Monday, April 6, 2015

Google, Mobile Usability Site Optimization and the Tyranny of the Algorithm

While we all recognize that the world is being reshaped by smart phones and mobile devices, there is still this difficult gray area that lives in the difference between mobile and the traditional desktop. Even Google struggles with it. Here's an example -- if you search YouTube on your desktop device, you can view a host of music videos, official ones from the artists associated with them. Try to view them on your mobile device and you'll have a difficult time. It's not the video format, it's their content rules that block your access.

Despite issues like this, there are people out there that want to remake the Internet, to change it so that you have "equal" access to the contents of the web, regardless of device. It's a noble goal, but it significantly underplays some critical differences between the desktop world and the mobile world. The "madness" destroying "the best minds of our generation" seems to be this fixation on making the desktop world function like the mobile world. Take Windows 8 and the "Metro" interface as an example. Or many of the stupid crossover features in the Yosemite version of Mac OSX. From a design standpoint, it's worse that the lowest common denominator, it's trying to force the desktop to adapt to the mobile-touch model.
I saw the best minds of my generation destroyed by madness,
     starving hysterical naked
Google has now decided that the rest of the world must follow this edict. If you're a webmaster, you've probably already received notices and alerts that they are updating their indexing rules to include mobile usability as a ranking factor in indexing. It doesn't matter if the vast majority of your traffic is not mobile, Google has decided that you need to tune your content for mobile.

For some industries, mobile traffic is anything but the norm. For a couple of sites that I manage, mobile traffic probably represents less than 10% of the traffic -- the business is primarily B2B and customers go from office desktops to the resources on the site. There just isn't a huge demand for importing 3D CAD files onto your iPhone. However, back in the halls of Google, this year's graduate class of geniuses has suddenly decided that Aunt Minnie should be able to see those pages of CAD files with an experience that corresponds to the same one an engineer with a high-end CAD station can.

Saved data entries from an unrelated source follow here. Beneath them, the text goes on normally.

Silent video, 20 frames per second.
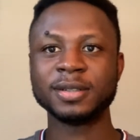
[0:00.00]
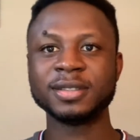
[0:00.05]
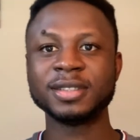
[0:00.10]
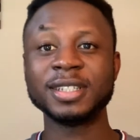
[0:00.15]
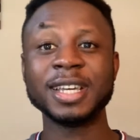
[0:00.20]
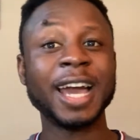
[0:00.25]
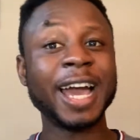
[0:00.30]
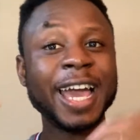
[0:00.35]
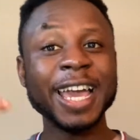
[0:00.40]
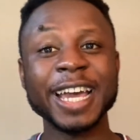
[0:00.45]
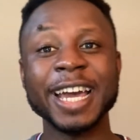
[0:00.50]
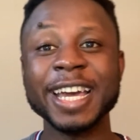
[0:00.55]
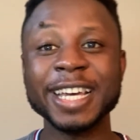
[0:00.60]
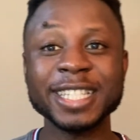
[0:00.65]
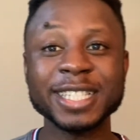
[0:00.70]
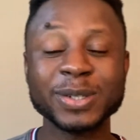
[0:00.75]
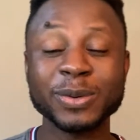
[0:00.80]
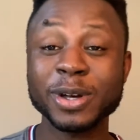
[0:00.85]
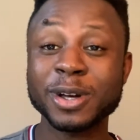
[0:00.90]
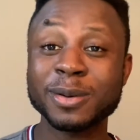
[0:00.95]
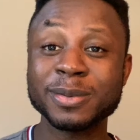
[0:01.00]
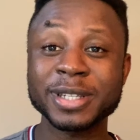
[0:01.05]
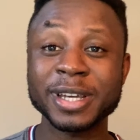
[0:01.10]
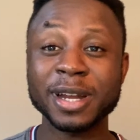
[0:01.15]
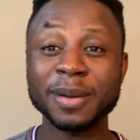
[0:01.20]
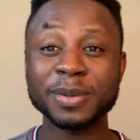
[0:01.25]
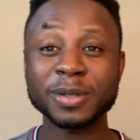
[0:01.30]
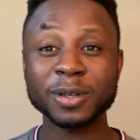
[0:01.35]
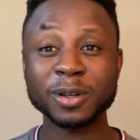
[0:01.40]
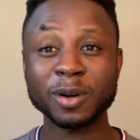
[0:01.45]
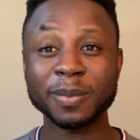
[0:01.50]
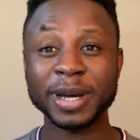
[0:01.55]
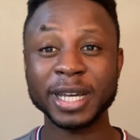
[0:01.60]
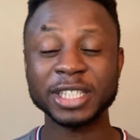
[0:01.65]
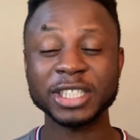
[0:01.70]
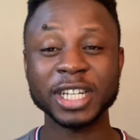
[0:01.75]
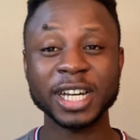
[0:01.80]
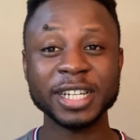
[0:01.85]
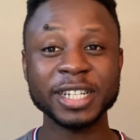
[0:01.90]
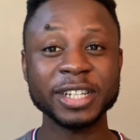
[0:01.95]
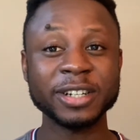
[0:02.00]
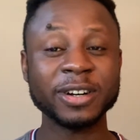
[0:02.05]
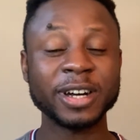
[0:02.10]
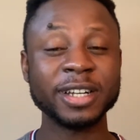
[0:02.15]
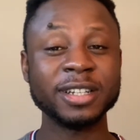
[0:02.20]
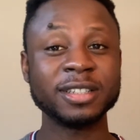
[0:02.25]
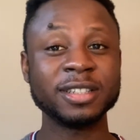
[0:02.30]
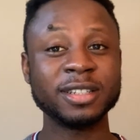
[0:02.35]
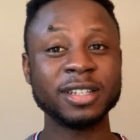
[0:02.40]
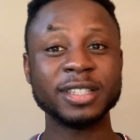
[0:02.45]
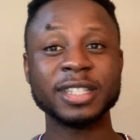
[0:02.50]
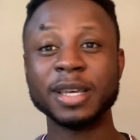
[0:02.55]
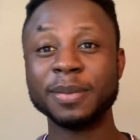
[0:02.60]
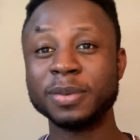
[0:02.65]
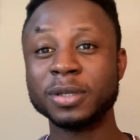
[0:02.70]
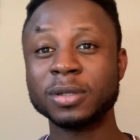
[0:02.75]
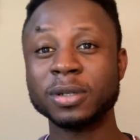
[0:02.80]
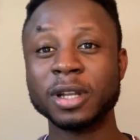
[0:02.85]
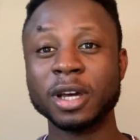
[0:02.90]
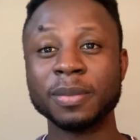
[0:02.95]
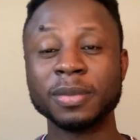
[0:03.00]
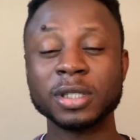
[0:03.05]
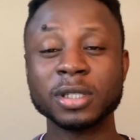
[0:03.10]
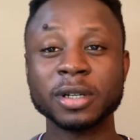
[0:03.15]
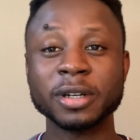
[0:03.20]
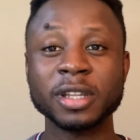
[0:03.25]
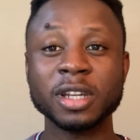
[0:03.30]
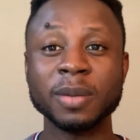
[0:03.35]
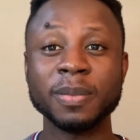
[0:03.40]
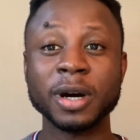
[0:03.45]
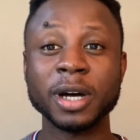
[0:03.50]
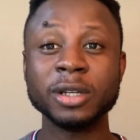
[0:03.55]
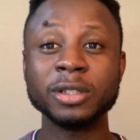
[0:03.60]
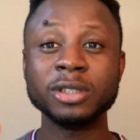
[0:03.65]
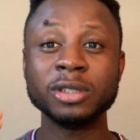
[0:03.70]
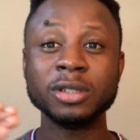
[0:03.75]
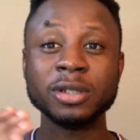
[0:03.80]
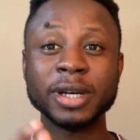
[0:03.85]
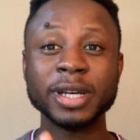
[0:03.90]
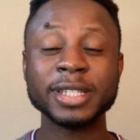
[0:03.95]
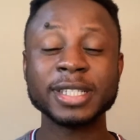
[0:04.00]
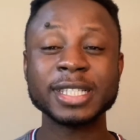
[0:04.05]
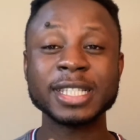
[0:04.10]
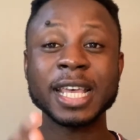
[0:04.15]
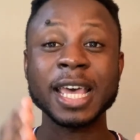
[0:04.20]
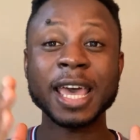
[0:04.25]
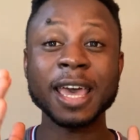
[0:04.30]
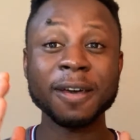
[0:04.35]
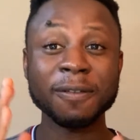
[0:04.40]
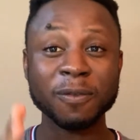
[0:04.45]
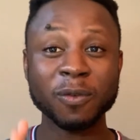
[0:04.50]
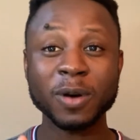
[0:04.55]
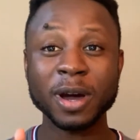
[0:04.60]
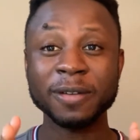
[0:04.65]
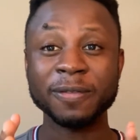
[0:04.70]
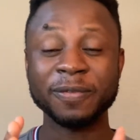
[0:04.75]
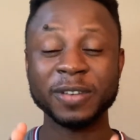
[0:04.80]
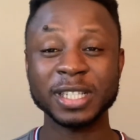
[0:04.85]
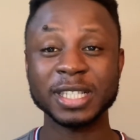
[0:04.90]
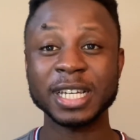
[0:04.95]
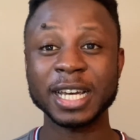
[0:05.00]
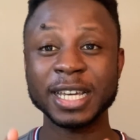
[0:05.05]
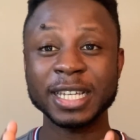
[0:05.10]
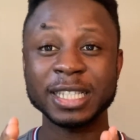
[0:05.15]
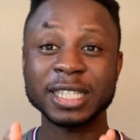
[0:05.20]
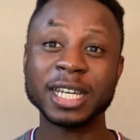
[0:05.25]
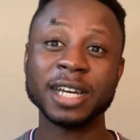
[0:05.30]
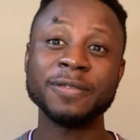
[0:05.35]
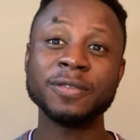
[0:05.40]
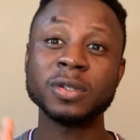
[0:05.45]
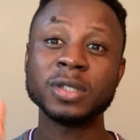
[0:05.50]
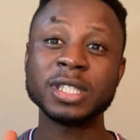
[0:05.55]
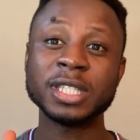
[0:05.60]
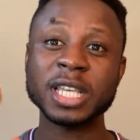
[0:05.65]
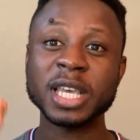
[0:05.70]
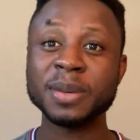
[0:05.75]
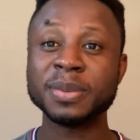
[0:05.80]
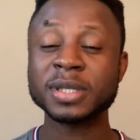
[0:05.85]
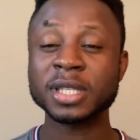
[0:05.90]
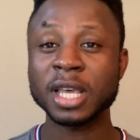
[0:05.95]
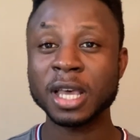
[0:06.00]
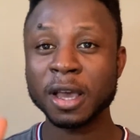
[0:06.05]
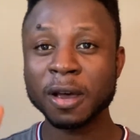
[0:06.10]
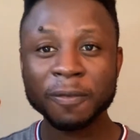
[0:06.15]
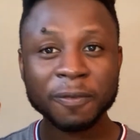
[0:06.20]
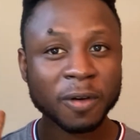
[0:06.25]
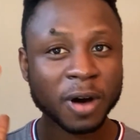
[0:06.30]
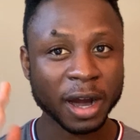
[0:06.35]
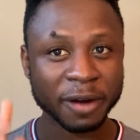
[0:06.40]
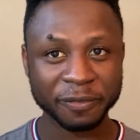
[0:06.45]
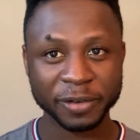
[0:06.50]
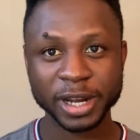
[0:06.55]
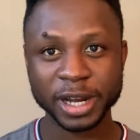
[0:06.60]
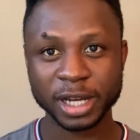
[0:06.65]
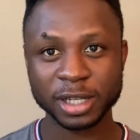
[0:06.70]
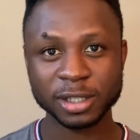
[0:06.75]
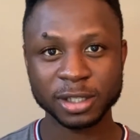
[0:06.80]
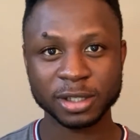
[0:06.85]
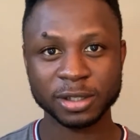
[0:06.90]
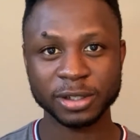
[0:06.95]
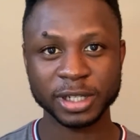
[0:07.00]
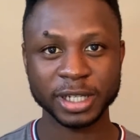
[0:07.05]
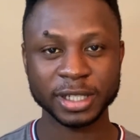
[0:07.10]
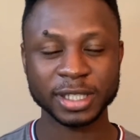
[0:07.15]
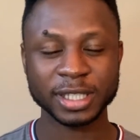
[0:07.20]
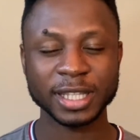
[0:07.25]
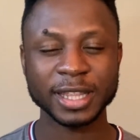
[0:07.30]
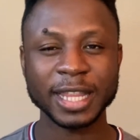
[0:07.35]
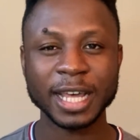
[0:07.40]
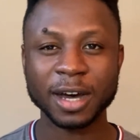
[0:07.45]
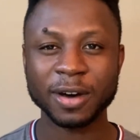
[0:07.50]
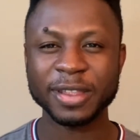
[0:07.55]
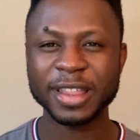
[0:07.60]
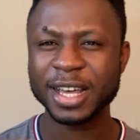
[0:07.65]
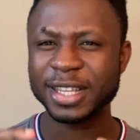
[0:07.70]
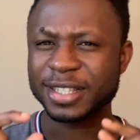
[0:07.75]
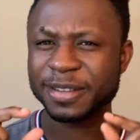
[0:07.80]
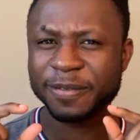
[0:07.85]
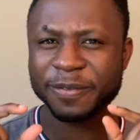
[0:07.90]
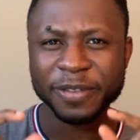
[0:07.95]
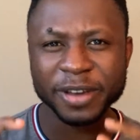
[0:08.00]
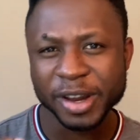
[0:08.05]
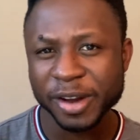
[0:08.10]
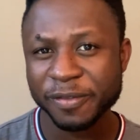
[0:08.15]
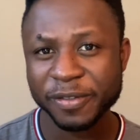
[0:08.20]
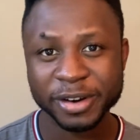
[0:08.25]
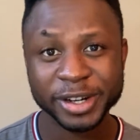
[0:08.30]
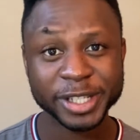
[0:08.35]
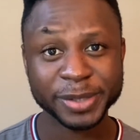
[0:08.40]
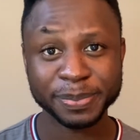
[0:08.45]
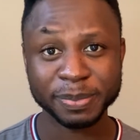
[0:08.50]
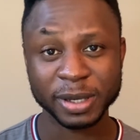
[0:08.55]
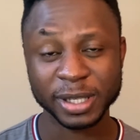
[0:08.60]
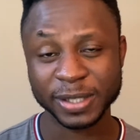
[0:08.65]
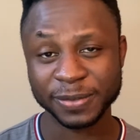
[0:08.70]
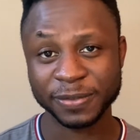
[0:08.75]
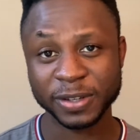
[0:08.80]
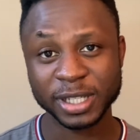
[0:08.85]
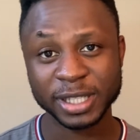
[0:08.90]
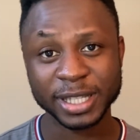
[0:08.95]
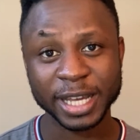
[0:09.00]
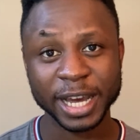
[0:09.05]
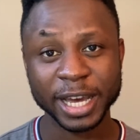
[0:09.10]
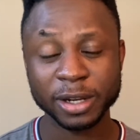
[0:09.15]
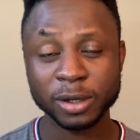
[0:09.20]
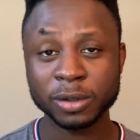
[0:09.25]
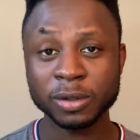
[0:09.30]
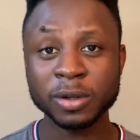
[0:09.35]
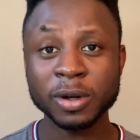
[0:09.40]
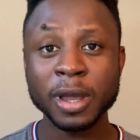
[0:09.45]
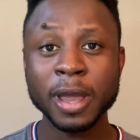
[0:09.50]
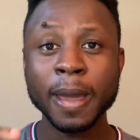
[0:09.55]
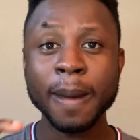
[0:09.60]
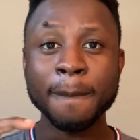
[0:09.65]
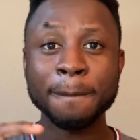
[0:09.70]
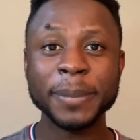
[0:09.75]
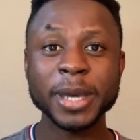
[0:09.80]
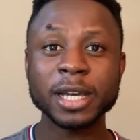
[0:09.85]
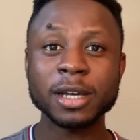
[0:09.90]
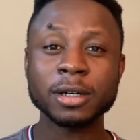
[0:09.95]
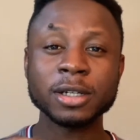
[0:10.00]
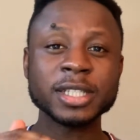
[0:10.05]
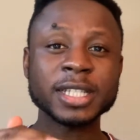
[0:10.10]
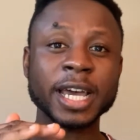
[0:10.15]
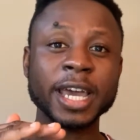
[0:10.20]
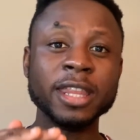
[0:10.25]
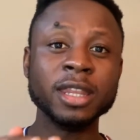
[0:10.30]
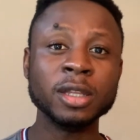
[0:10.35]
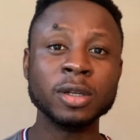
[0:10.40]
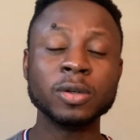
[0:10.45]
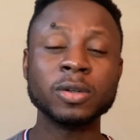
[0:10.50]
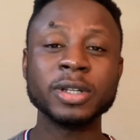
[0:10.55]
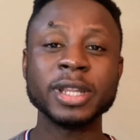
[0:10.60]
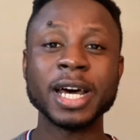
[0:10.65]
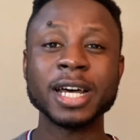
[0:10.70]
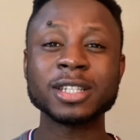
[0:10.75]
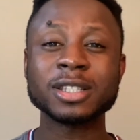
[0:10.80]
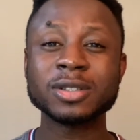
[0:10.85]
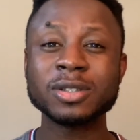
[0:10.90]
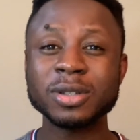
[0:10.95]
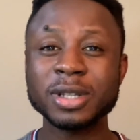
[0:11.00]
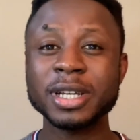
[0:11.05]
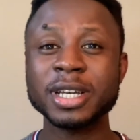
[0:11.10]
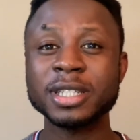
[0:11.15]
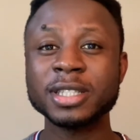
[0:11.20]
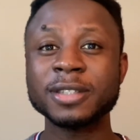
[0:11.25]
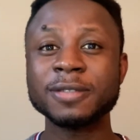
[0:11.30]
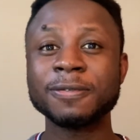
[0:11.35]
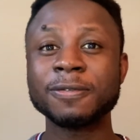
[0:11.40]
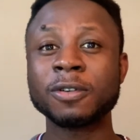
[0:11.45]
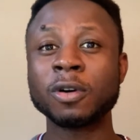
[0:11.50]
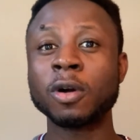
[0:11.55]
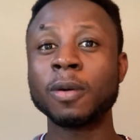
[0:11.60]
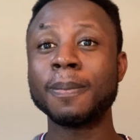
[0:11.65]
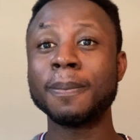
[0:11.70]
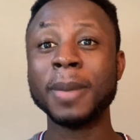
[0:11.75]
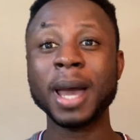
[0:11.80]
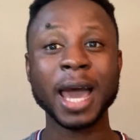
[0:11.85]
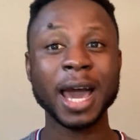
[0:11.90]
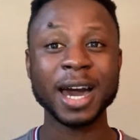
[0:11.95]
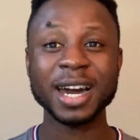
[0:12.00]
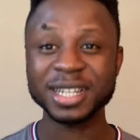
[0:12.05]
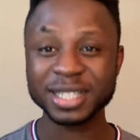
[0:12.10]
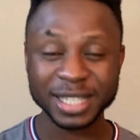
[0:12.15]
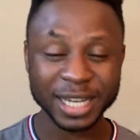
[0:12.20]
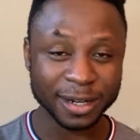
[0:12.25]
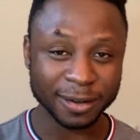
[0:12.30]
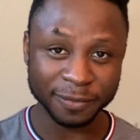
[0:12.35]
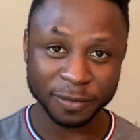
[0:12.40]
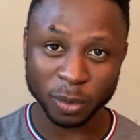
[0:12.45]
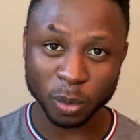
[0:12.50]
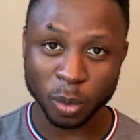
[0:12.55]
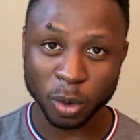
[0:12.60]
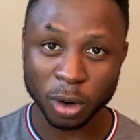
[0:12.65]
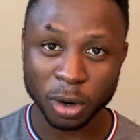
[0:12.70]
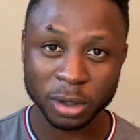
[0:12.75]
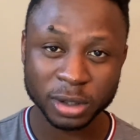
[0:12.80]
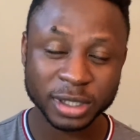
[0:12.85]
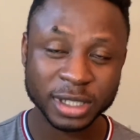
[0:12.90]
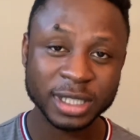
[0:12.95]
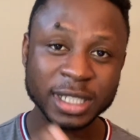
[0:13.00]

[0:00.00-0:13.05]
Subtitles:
Hi guys, welcome to another episode of my channel, and in today's episode I'll be talking about US F1 visa interview tips for African students. Now that's a very specific title because I know that students from our side of the world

Here's the crazy part -- remember when they decided that they wanted to include Google+ considerations in your search results? Because clearly you want a personalized search experience and, when your friend 'likes' those CAD files, it probably means that you'll want to check them out too. Anyway, Google is already delivering some level of "personalization" in their search results. But is is reasonable for them to tap a different ranking for desktop and mobile? It used to be, but not anymore. So says Google. Because it doesn't matter what you think you know about your customers, Google has decided that they know better. And they will change the world. You could ignore it, but that won't just affect the small percentage of people who might have a lesser experience on your site because they were using a mobile device. Now, it will affect your visibility to all of your customers.


Accessibility is not the same on the web as it is in real life. This "one-size-fits-all" approach, making everything adapt to mobile is deluded at the core. It's true that, when I'm mobile I want access to things like Salesforce.com -- and I need access to all of my data there. I want recipes and directions and sometimes shopping. I price compare. Sometimes I look up stuff in order to explain it. But, even if it were available on my phone, I wouldn't use my phone to create artwork in Adobe Illustrator. And more to the point -- I don't want Adobe to re-engineer Illustrator so that the one somebody-somewhere-who-has-decided-that-it-would-be-cool-if-they-could-use-Illustrator-on-their-phone is satisfied. This is not progress. This is not thoughtful product roadmap. These are outliers, problems best addressed by extensions or accessories.

A better path would be if Google simple called attention to potential mobile issues, but didn't include it in ranking -- unless you were ranking on a mobile device. I'd be cool with that. But they don't ask me. And it's their algorithm. We just have to live under it.